— YOUR ASSIGNMENT —
Where a picture appears, leave it out; copy everything else in the records exactly.

(TASK INPUT Opens)

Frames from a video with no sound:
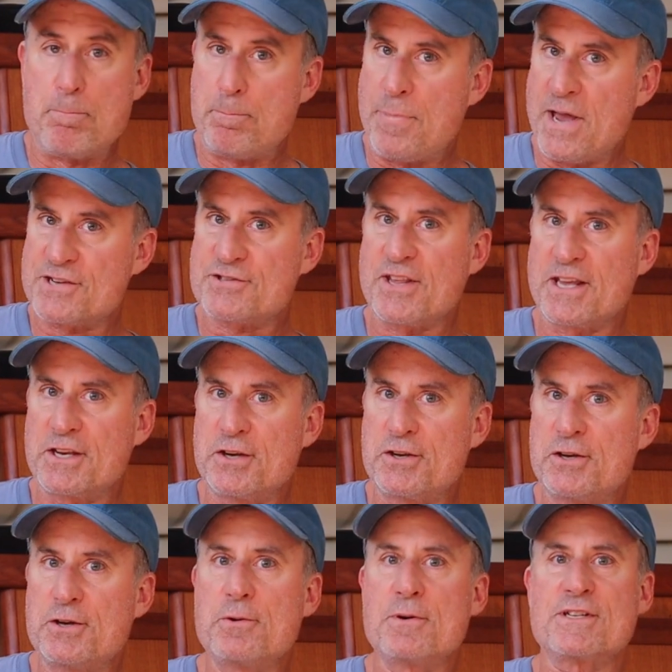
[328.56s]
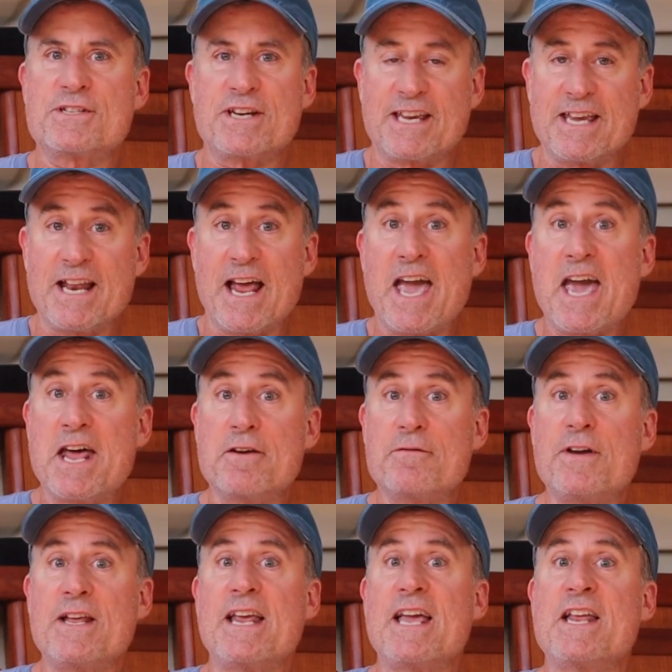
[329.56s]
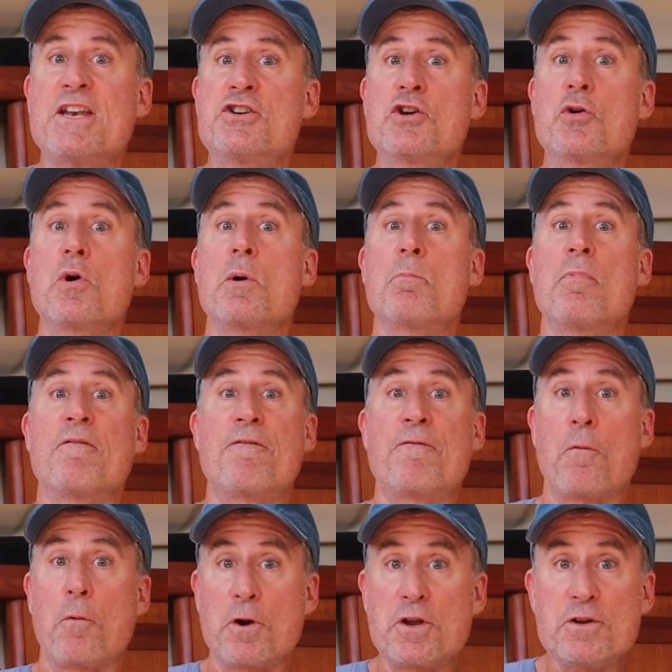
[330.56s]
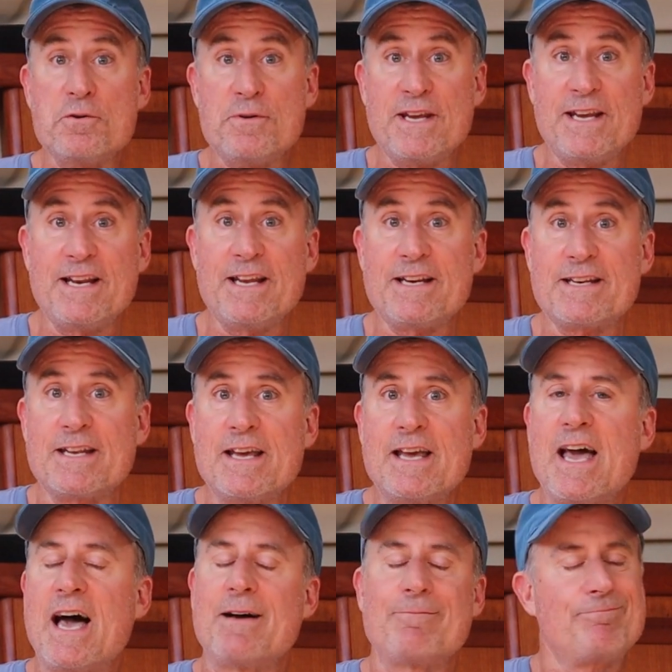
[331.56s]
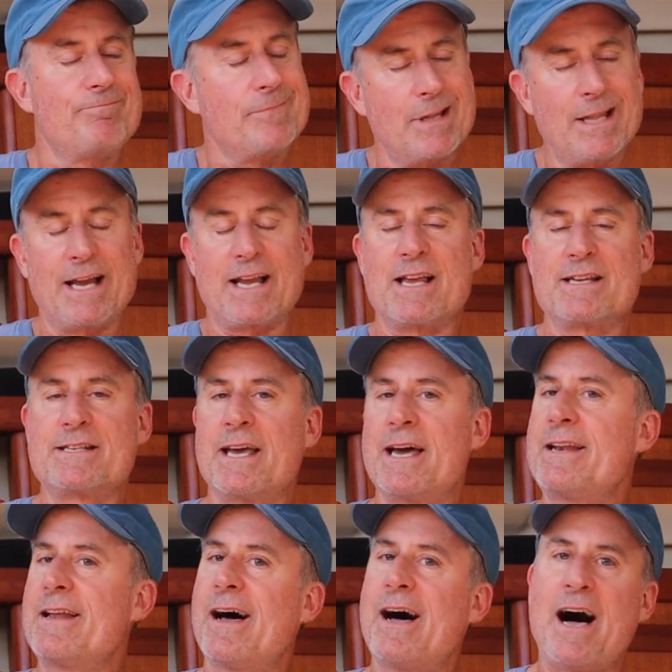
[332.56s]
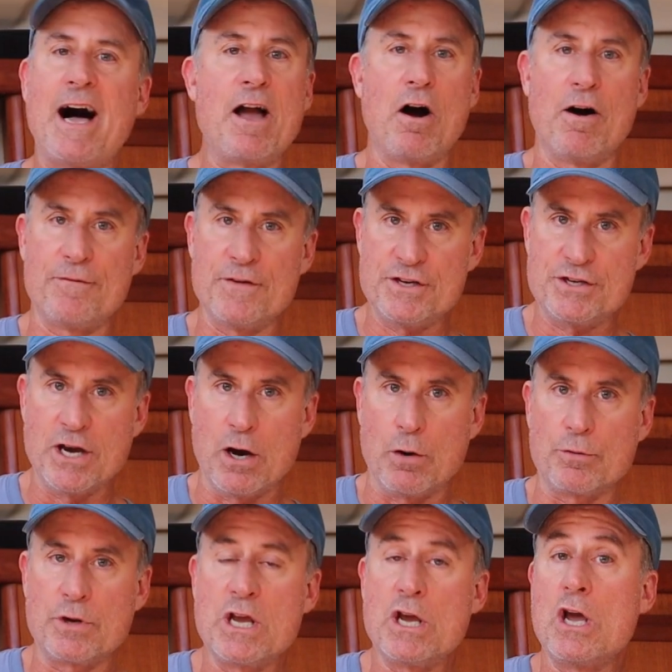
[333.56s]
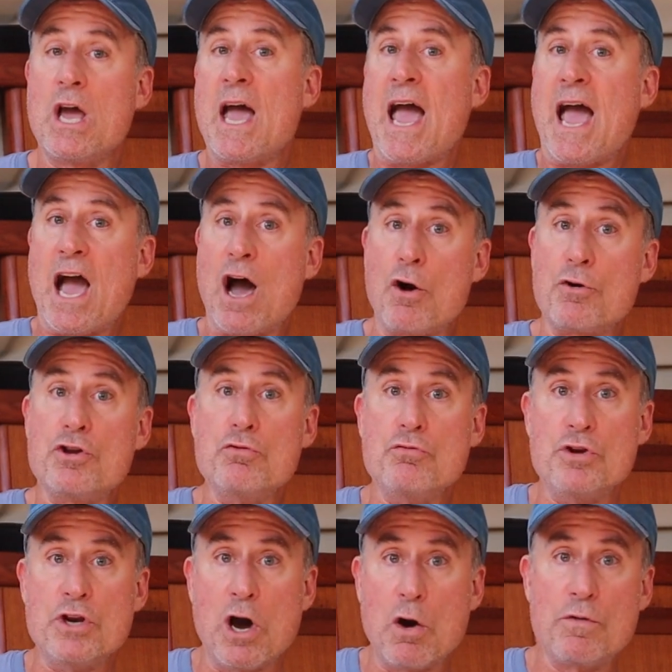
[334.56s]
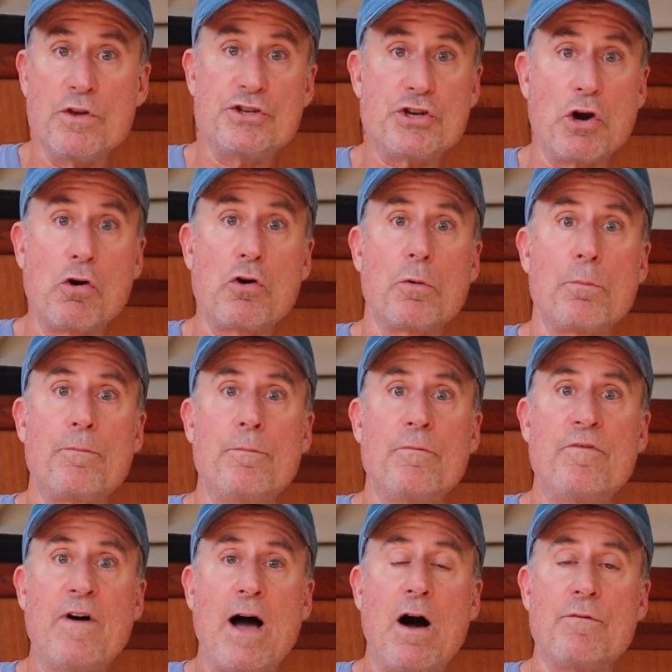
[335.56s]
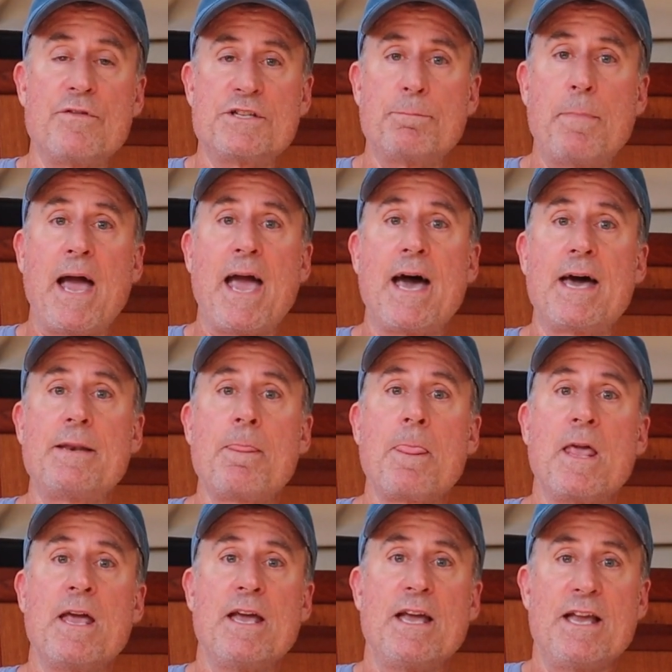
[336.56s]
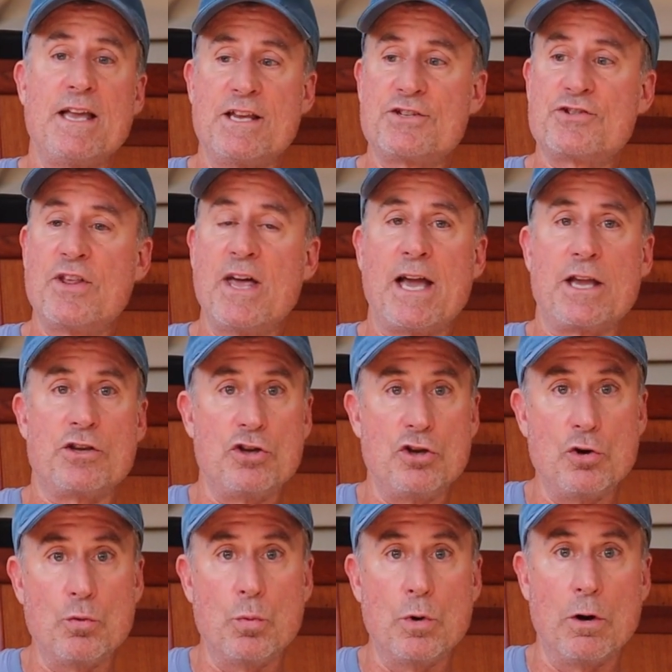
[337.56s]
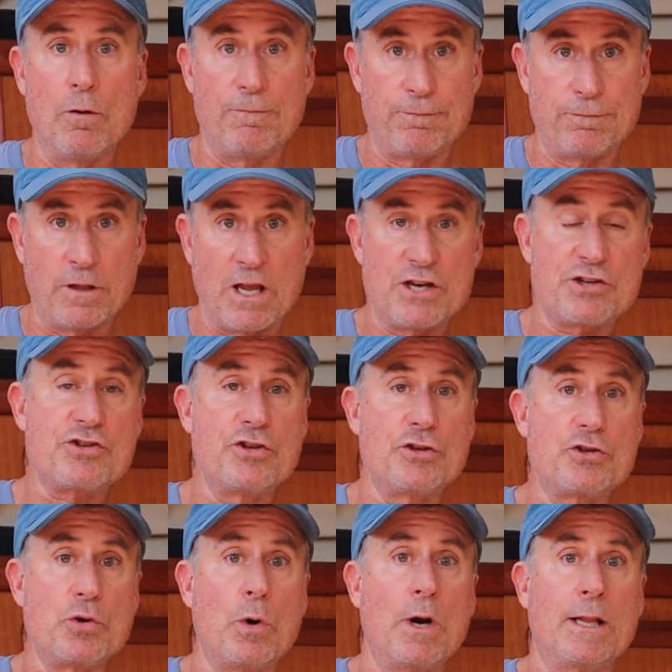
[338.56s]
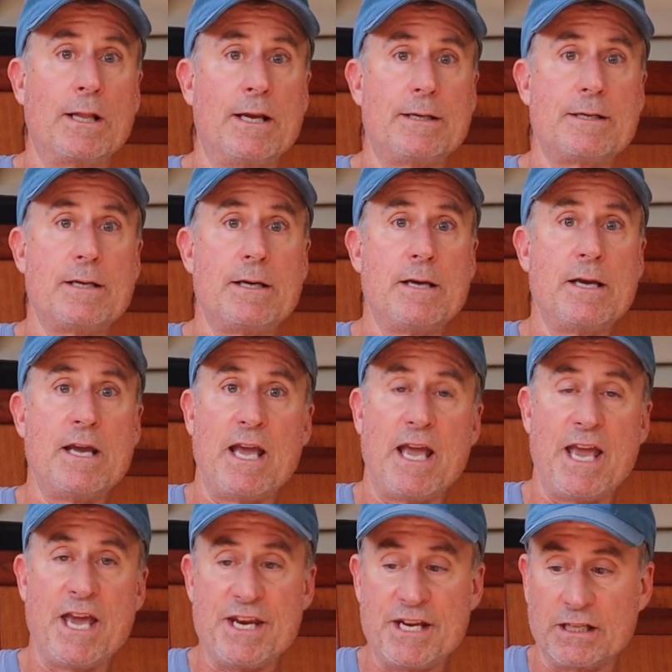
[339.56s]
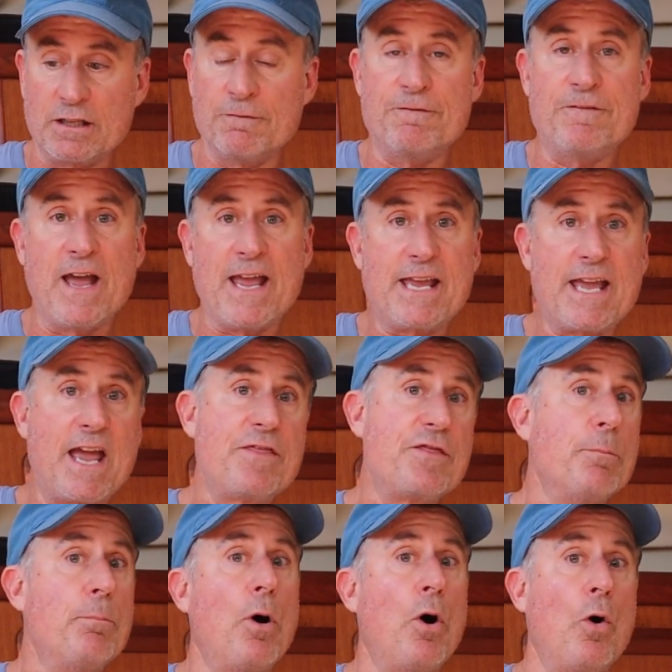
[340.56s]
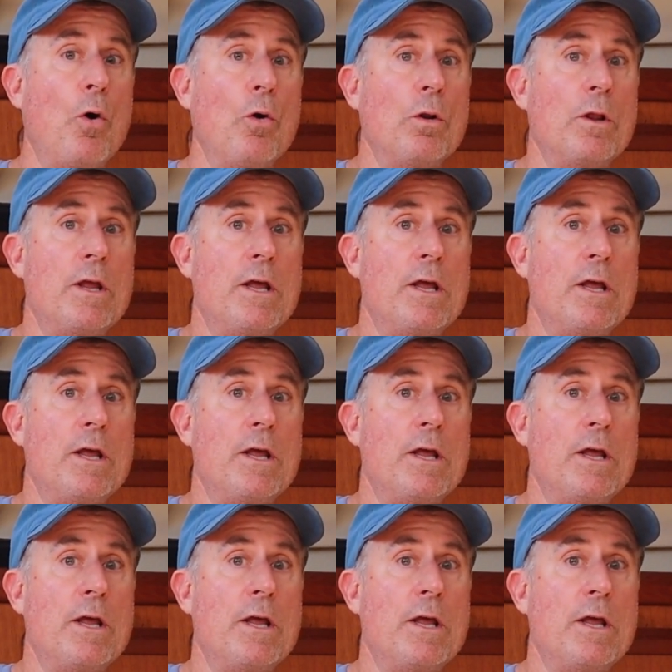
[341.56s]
Best thing to do is to get ahead of it and do it before you need it. Like I said, I often don't. How you know the joker valve is bad is that you will flush the toilet and it'll vacate the bowl,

(TASK INPUT Closes)

— EXERCISE SOLUTION —
Frames from a video with no sound:
[328.56s]
[329.56s]
[330.56s]
[331.56s]
[332.56s]
[333.56s]
[334.56s]
[335.56s]
[336.56s]
[337.56s]
[338.56s]
[339.56s]
[340.56s]
[341.56s]
Best thing to do is to get ahead of it and do it before you need it. Like I said, I often don't. How you know the joker valve is bad is that you will flush the toilet and it'll vacate the bowl,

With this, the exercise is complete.